Turkish Prime Minister Ahmet Davutoglu told the pro-Kurdish Peoples’ Democratic Party (HDP) that one stakeholder cannot attempt to withdraw from the Kurdish-Turkish peace process at this point in time, as the process has been embraced by the people and has become public property, in response to HDP comments on uncertainty over the disarmament of the PKK.
A disarmament call was issued by imprisoned PKK leader Abdullah Ocalan in March during Newroz celebrations. Disarmament of the PKK has been labelled the most critical part of the ongoing peace talks with the PKK which were initiated in 2012 to end the three decades long conflict between the militant organization and Turkish government.
However, it was reported by columnist Muzaffer Ayata of the pro-HDP newspaper, Ozgur Gundem, that the PKK has given up on disarmament after recent remarks by Turkey’s President Recep Tayyip Erdogan on the existence of a “Kurdish problem.”
Erdogan had said that there is “no Kurdish problem in Turkey” and that the Kurdish peace process - formally initiated as Resolution Process aimed at resolving issues associated with d different ethnic backgrounds as well as tackling other social problems in Turkey ranging from the debate over the headscarf to education in different languages - is a natural result of democratic reforms carried out by the government, noting that “those claiming existence of a Kurdish problem are cause of disintegration in society.”
Erdogan said the “Resolution Process” is a process in which the demands, and rights of all Turkish citizens, including Kurdish citizens, should be debated and addressed.
“Limiting the process to a particular region, or a particular people is primarily an injustice to the Kurds. People who desire to keep ‘Resolution Process’ within the parenthesis of the Kurdish question have other plans. They want to have a sphere of exploitation in the name of the Kurdish question,” he said.

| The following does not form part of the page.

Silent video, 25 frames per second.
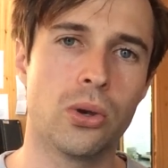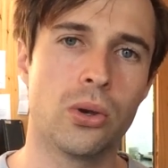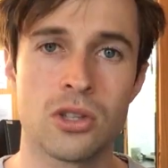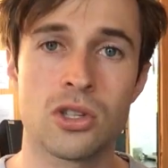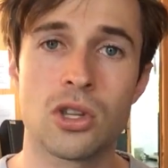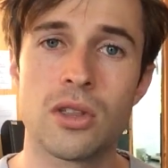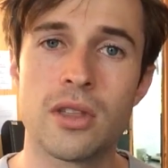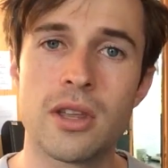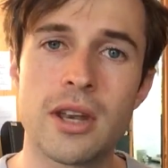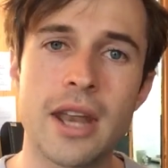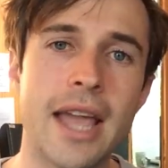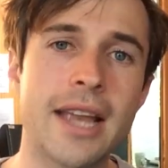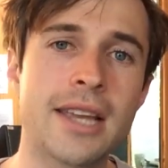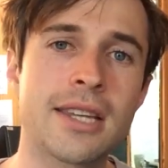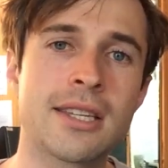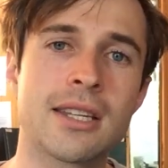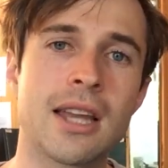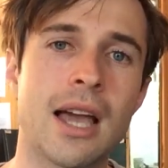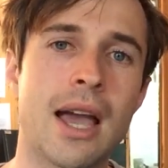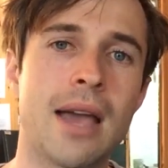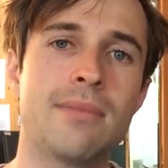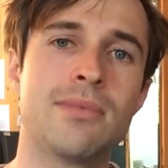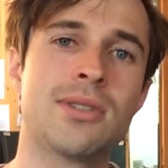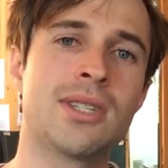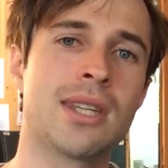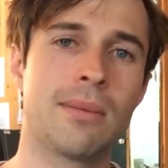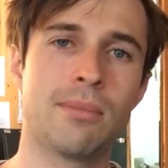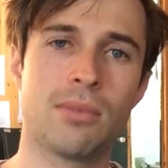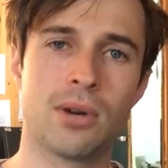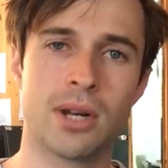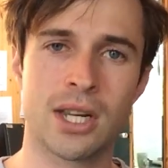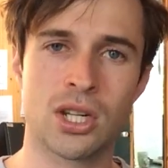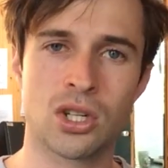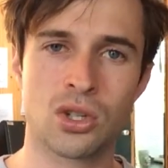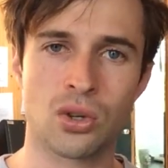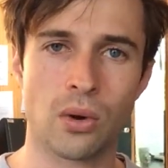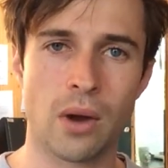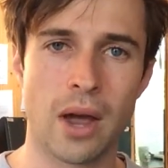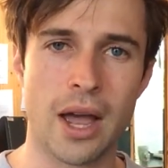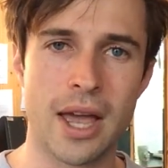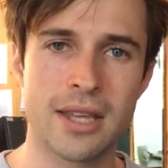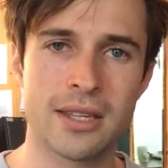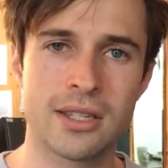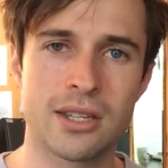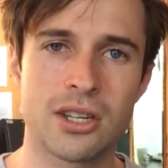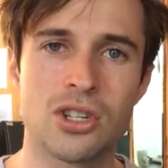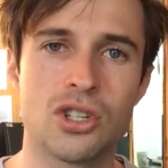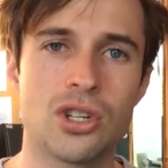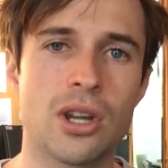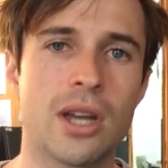So the next time somebody tries
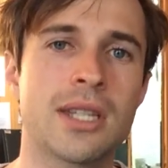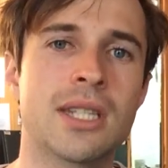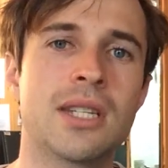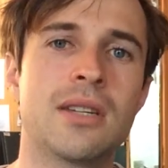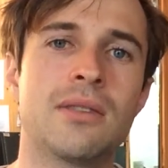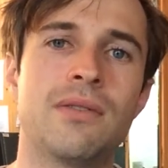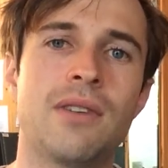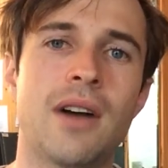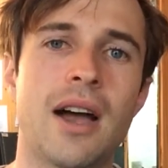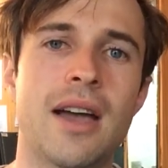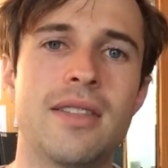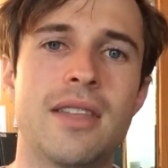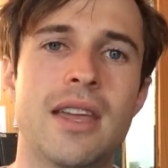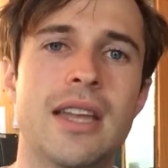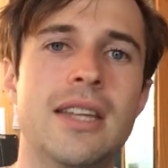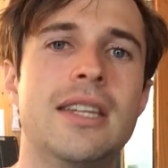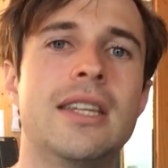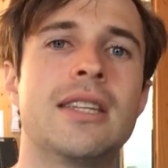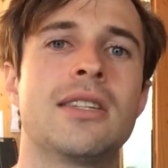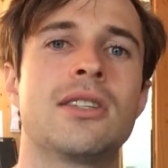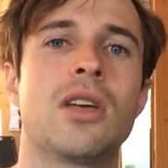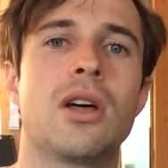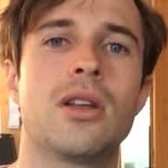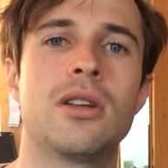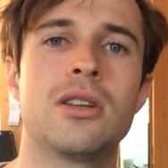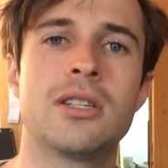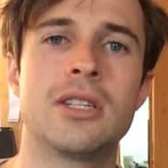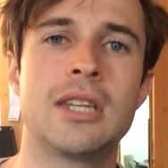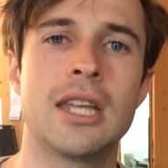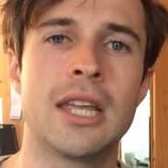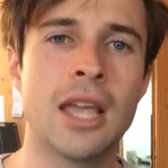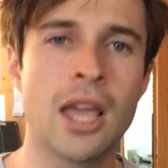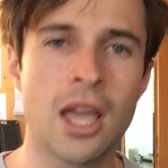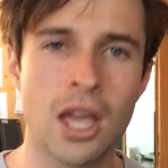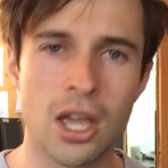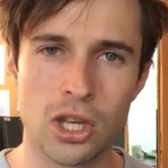to justify their dishonesty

Davutoglu said, “Today the ‘Resolution Process’ has ceased to be an issue of one shareholder, it became public property,” as he met with representatives of German TV channels during his visit to Germany before the upcoming June election.
“Therefore, claiming in any way the ‘Resolution Process stopped here,’ can not be done by one party by itself,” he added.

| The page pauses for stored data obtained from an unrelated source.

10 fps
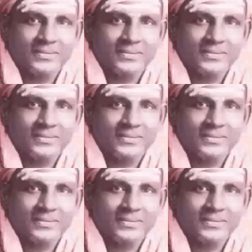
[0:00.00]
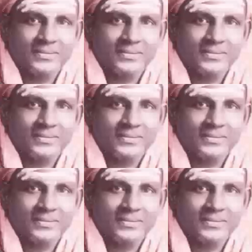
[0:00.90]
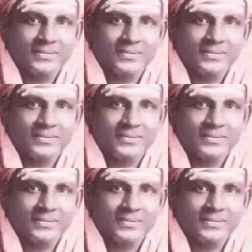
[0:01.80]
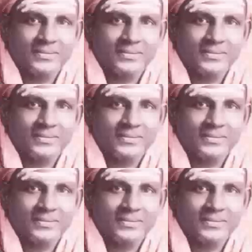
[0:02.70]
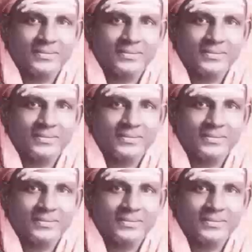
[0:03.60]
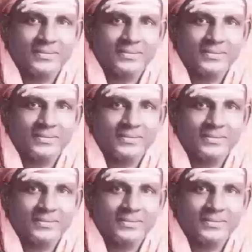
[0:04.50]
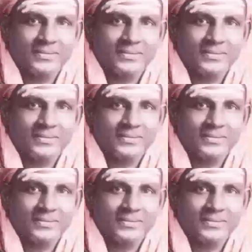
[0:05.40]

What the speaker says: (no lip movement)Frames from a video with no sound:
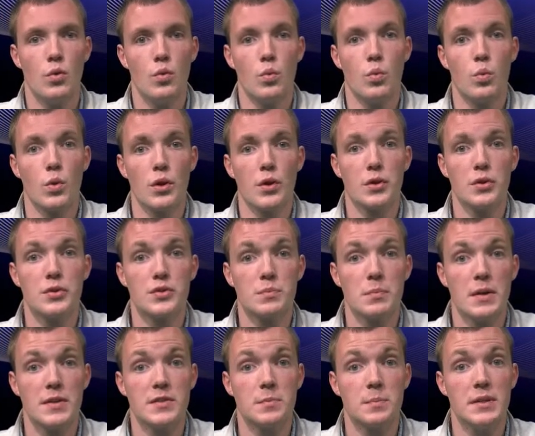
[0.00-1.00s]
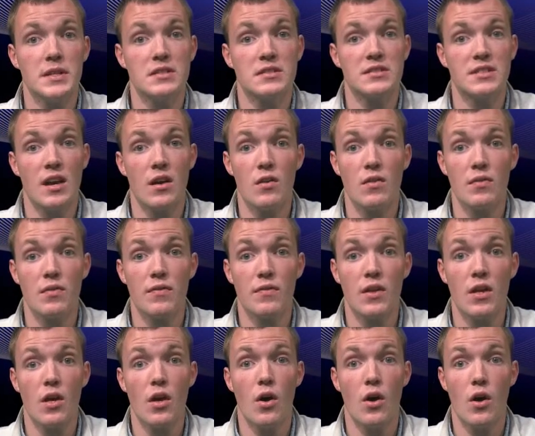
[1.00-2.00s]
Workers must be
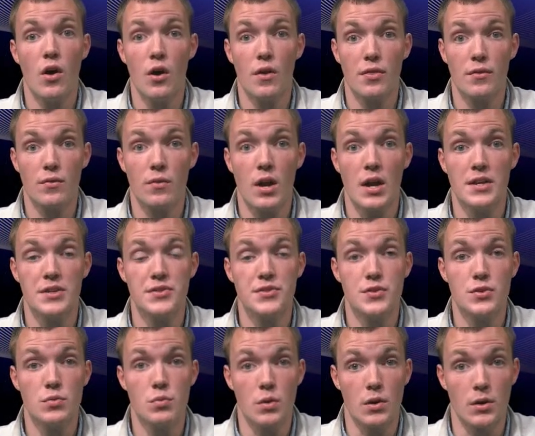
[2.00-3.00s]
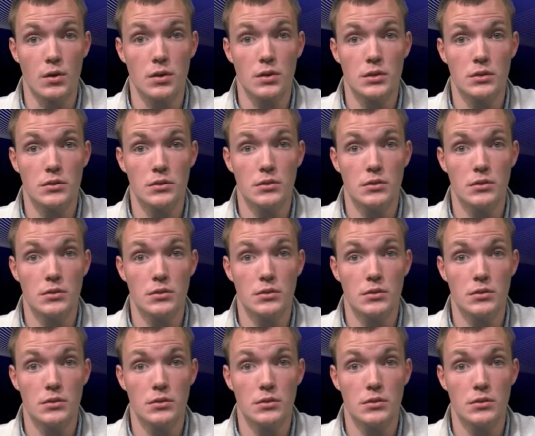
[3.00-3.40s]
self-authorized to work,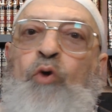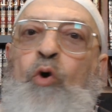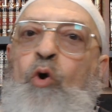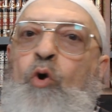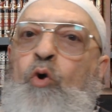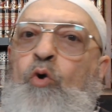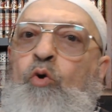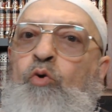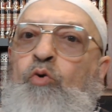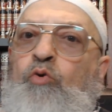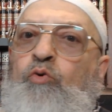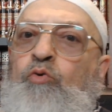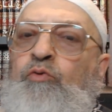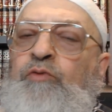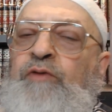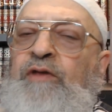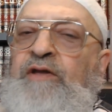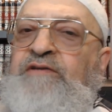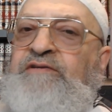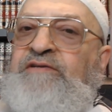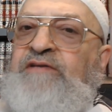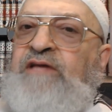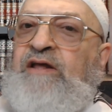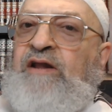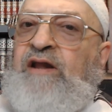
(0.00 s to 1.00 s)
No,
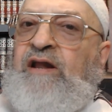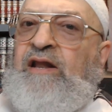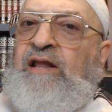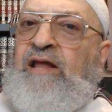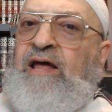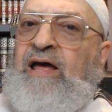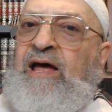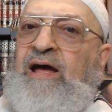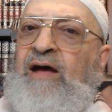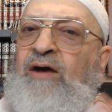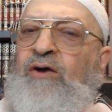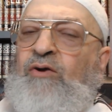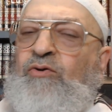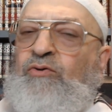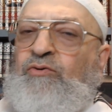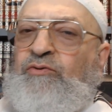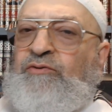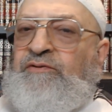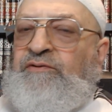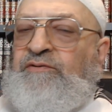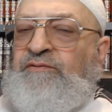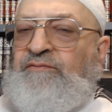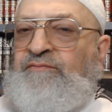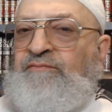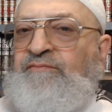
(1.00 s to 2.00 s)
that's not
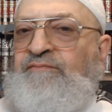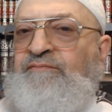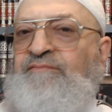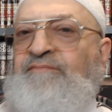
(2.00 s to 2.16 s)
allowed.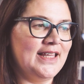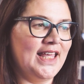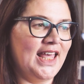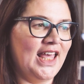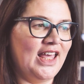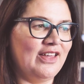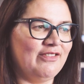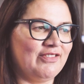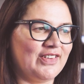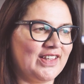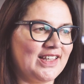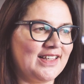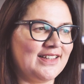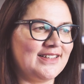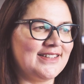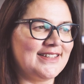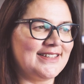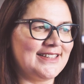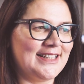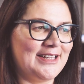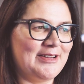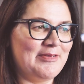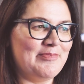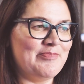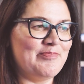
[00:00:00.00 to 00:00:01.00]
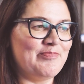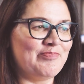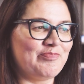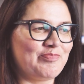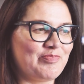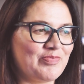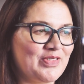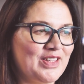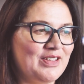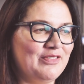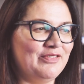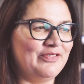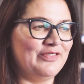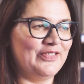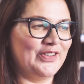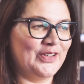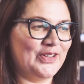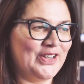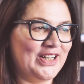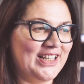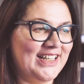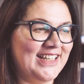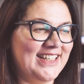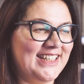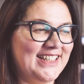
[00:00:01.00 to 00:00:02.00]
having some
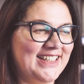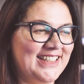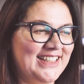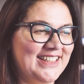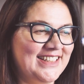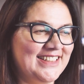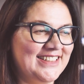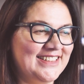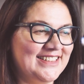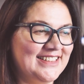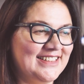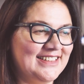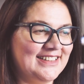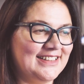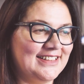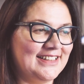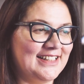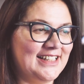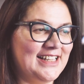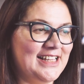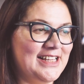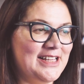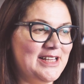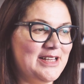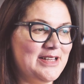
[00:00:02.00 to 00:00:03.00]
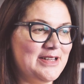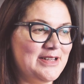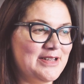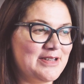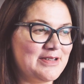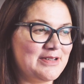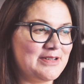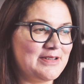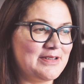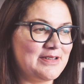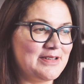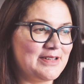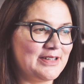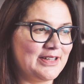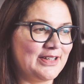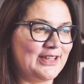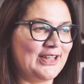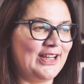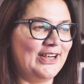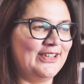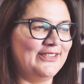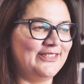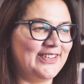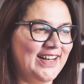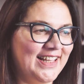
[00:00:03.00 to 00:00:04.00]
very
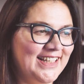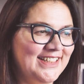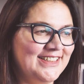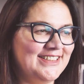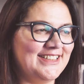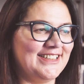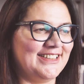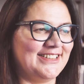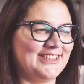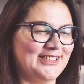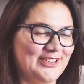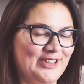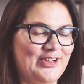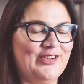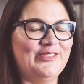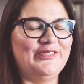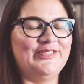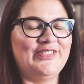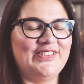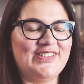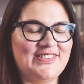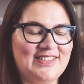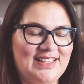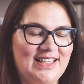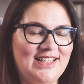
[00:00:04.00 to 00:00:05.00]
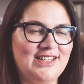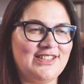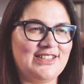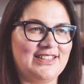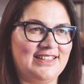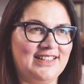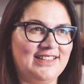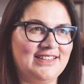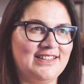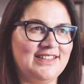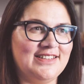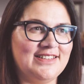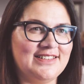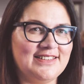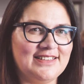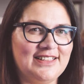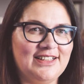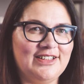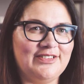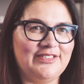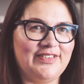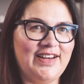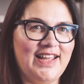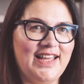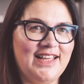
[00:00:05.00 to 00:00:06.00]
courageous conversations
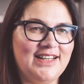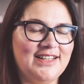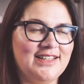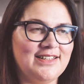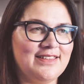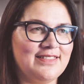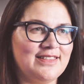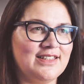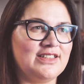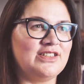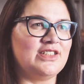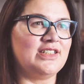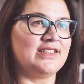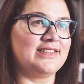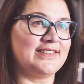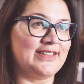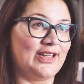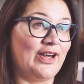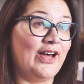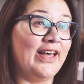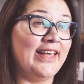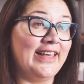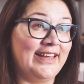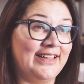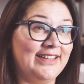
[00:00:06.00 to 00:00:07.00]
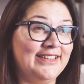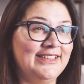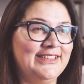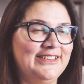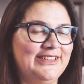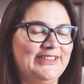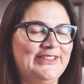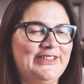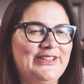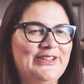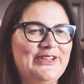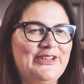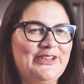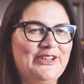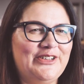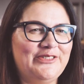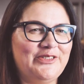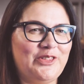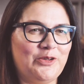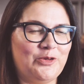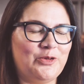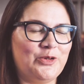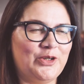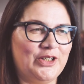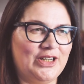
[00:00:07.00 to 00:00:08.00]
around the desire
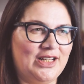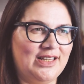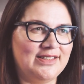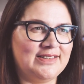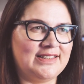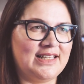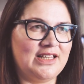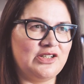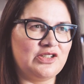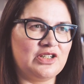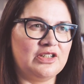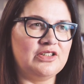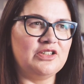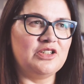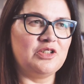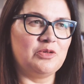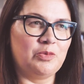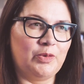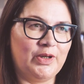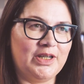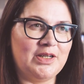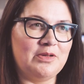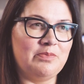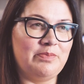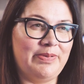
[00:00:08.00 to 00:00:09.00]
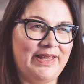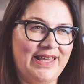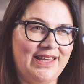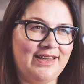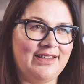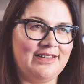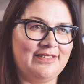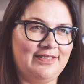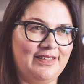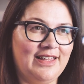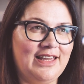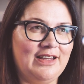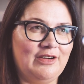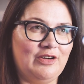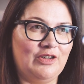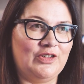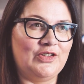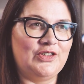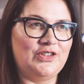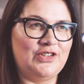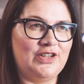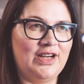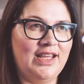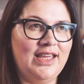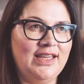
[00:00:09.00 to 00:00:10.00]
of the organisation to win back that
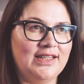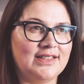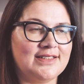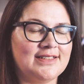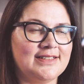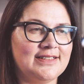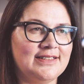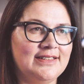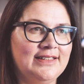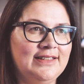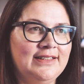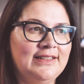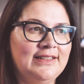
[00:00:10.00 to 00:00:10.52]
contract.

At the beginning of 2013, Turkey announced a peace initiative following its previous “Democratic Initiative,” and the PKK seemed responsive under the instructions of its leader, Abdullah Ocalan.
Sureyya Sirri Onder, a leading figure in HDP’s delegation in direct talks with Ocalan, recently remarked that “There is a table, but its seats are empty now. As of now, the process lost its authority not only in terms of sincerity but also by the President’s campaign to discredit it, and the process was disclaimed by the Turkish government [after the President’s statement about Kurdish question]. Now, the process lost its character to resolve [Kurdish] question.”
Davutoglu also stressed legal limits in Turkish law preventing a resolution to the Kurdish question have been overcome.
He said, “The law was passed and mechanisms for resolution were established. Indeed, what was not overcome was the efforts of the HDP and other parties such as the armed unit of PKK, ‘Qandil’ to display the process their own success story by constantly wavering and behaving narrow-mindedly.”
Turkey has been long been engaged armed struggle with the outlawed PKK that was founded in 1974 by Ocalan and his supporters. Fighting between the group and the government has claimed more than 40,000 lives.